Ох и трудная это забота – из берлоги тянуть бегемота. Книга 1 | страница 47



— А ты, «пан спортсмен», губищу-то не раскатывай! — осадил его Борис. — Сам-то подумай. Вложимся мы сейчас, а нас спросят: денежки-то откуда, господа переселенцы? Или ты думаешь, что полиция не ищет, где они всплывут? Да и отдача, когда еще будет, — остудил пыл будущего тренера Борис. — Но главное даже не в этом. Нам ведь надо решить, где мы будем разворачиваться. В северной Америке, в Европе или здесь, в России.

После этих слов над столом повисла тишина. Стало отчетливо слышно, как попискивает самовар, как шуршат за стеной мыши. Эта тема неоднократно обсуждалась. Все осознавали детерминированность выбора. Были, конечно, сожаления, были робкие надежды. Однако знание реалий давало единственный ответ — все новшества в Россию начала этого века приходили только с запада. Рождались новшества и в России, и на западе, а приходили только с запада. Редкие исключения лишь подтверждали это правило. Такова была реальность.

Более других наивные надежды питал Владимир Ильич. Это казалось странным для человека, оперирующего безукоризненной математической логикой.
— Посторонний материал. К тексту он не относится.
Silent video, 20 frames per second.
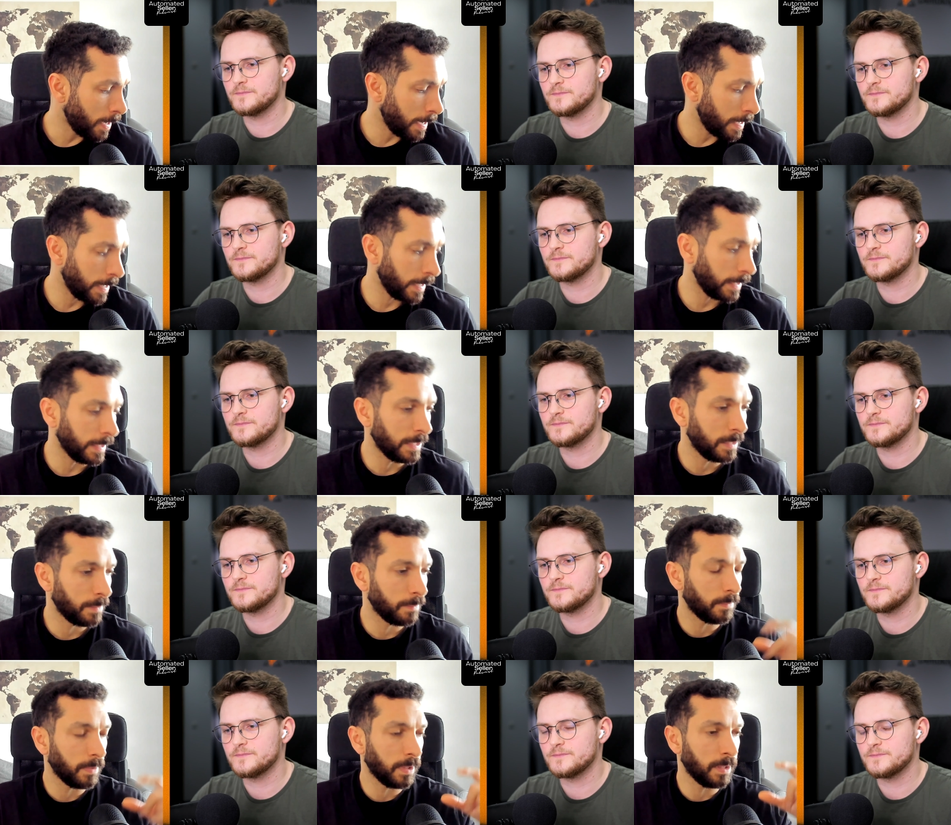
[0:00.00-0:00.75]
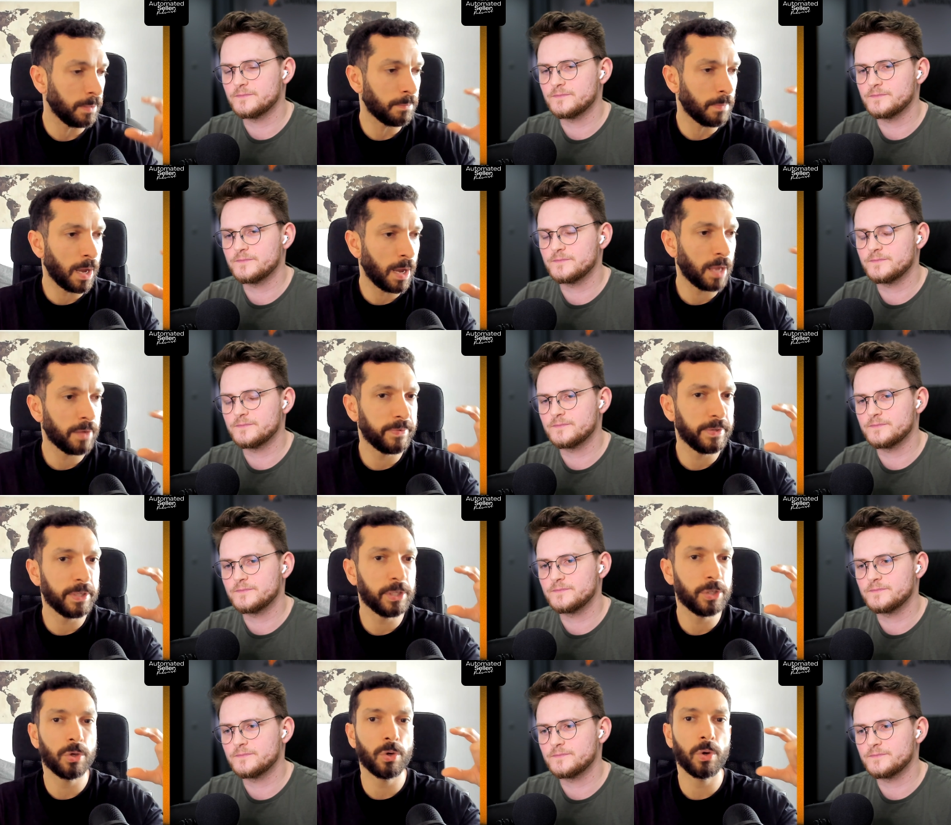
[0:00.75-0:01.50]
Speaker 1: and in in my
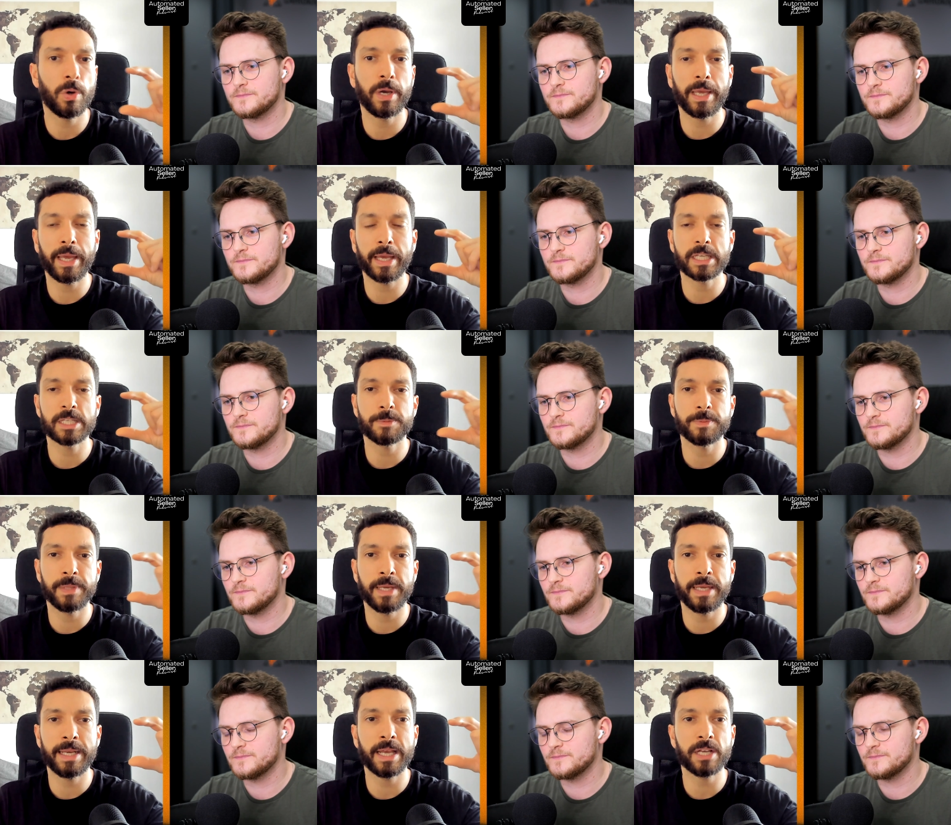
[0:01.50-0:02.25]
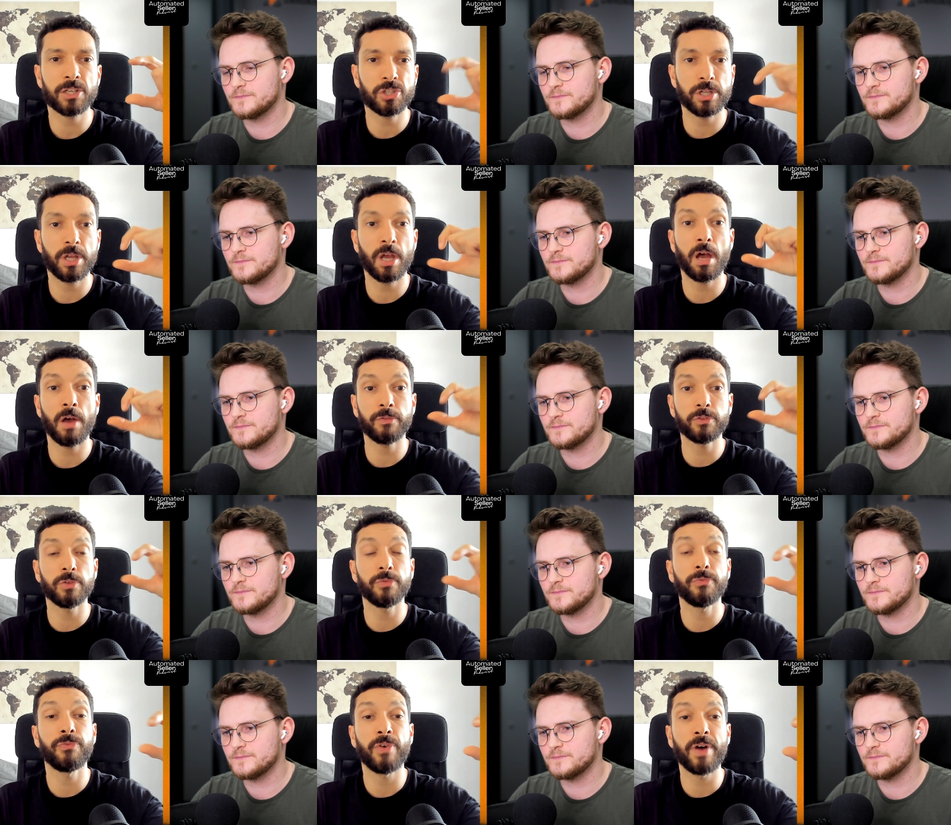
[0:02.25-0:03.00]
video i explain actually how
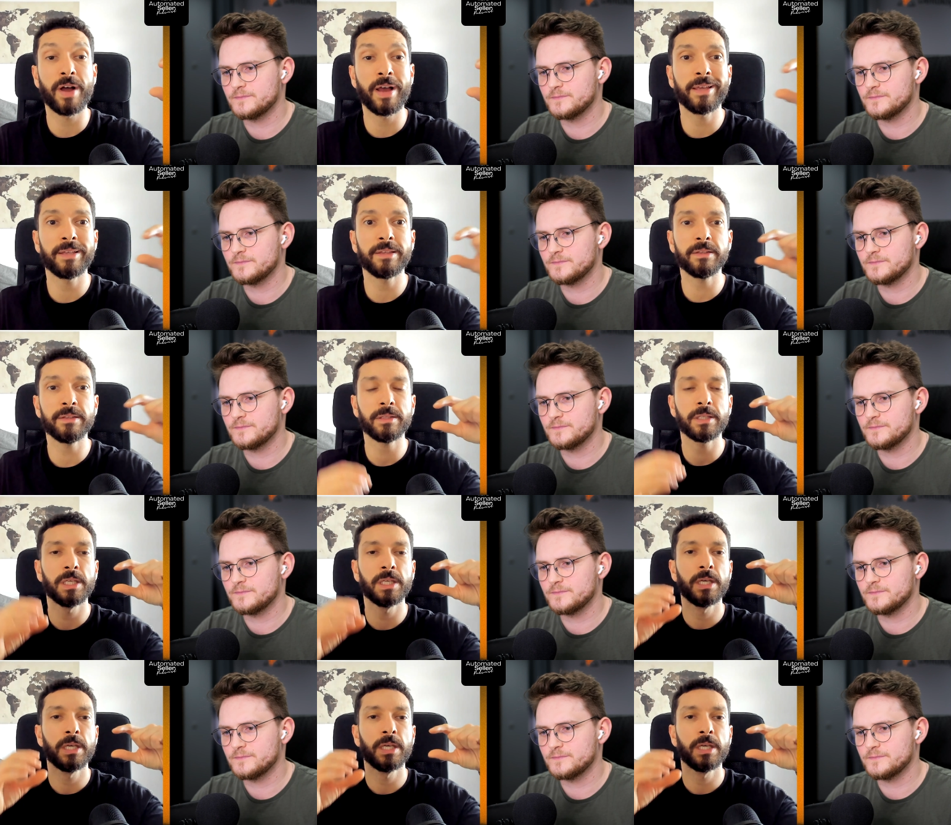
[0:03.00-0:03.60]
to find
Дима по этому поводу как-то изрек очередную жуткую фразу: «Личность, делегировавшая свои права лидерам телеэкрана, не может трезво оценить реальность».

Все понимали, что это только прелюдия к решению, но в таком ракурсе вопрос был поставлен впервые.
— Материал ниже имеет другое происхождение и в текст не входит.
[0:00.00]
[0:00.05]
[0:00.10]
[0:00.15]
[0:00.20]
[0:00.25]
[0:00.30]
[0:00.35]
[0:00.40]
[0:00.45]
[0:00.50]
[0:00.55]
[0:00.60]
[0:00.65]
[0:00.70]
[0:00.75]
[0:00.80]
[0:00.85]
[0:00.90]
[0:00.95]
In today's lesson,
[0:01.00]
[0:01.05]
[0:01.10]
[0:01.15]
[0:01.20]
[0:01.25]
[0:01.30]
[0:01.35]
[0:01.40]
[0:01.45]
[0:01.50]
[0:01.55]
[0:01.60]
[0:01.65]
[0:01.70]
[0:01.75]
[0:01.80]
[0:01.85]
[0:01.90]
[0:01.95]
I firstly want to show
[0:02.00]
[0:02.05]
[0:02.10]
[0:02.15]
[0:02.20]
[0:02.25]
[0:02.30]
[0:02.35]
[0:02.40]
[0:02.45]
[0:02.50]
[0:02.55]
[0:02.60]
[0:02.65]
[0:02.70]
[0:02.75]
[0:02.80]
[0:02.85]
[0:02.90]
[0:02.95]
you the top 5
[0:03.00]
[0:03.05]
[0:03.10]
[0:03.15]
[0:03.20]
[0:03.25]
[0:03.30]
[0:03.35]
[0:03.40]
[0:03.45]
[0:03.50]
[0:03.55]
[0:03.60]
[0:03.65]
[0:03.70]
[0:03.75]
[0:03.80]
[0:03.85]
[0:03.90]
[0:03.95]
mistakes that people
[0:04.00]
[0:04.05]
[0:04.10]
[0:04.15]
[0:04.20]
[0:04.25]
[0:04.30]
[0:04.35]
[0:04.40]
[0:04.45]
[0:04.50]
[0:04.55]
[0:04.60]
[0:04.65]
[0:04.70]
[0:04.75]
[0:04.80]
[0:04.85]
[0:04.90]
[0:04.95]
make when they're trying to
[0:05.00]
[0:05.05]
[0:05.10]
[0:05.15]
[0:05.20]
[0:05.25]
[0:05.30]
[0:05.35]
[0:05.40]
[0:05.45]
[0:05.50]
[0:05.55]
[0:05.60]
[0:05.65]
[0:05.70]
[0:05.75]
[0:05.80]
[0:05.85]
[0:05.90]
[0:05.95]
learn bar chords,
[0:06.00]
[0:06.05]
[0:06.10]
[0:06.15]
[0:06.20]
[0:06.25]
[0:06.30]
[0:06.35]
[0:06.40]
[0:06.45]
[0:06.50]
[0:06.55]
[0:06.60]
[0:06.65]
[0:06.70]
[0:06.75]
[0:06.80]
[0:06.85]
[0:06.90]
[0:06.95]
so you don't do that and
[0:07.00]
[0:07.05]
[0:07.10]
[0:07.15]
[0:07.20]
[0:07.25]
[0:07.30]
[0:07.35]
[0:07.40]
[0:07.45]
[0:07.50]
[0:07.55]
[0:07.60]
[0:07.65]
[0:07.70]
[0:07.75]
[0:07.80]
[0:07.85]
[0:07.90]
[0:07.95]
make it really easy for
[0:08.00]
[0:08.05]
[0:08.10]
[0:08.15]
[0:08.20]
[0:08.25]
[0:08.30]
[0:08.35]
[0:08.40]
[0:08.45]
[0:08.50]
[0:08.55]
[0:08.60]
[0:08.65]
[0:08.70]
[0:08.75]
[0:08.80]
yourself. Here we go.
— Степаныч, а если подплыть к тому же царю русскому, Николаю Александровичу? — неожиданно произнес Дима.

— Димон, ты-то куда? — опешил Борис, не ожидавший такого предложения от своего товарища. — Подплыть и приплыть в принципе, наверное, можно, только… видишь ли, если судить по поступкам, то надо ставить диагноз: Николай Александрович откровенно глуповат.

Мишенину стало невыразимо обидно. В его сознании не укладывалось, почему оба этих, в общем-то, неплохих человека так пренебрежительно относятся к монархии. Как они не могут понять, что власть эта столь же добра, как и лицо ныне властвующего государя. Конечно, Мишенин знал о недостатках Николая второго, но после вчерашнего трезвые оценки куда-то испарились.

— Как это глуповат? — взвился он с пол-оборота. — Он имеет прекрасное образование, но государь очень мягкий человек.

— И по-немецки мягко ухайдакает пару-тройку миллионов русских, — с нарочитой издевкой вставил Дмитрий, внимательно наблюдая за Ильичом.

— Что за бред! Что вы себе позволяете! Когда это русский наш государь убивал русских людей? Вы думаете, мы сюда просто так попали? — взвизгнул окончательно потерявший над собой контроль математик.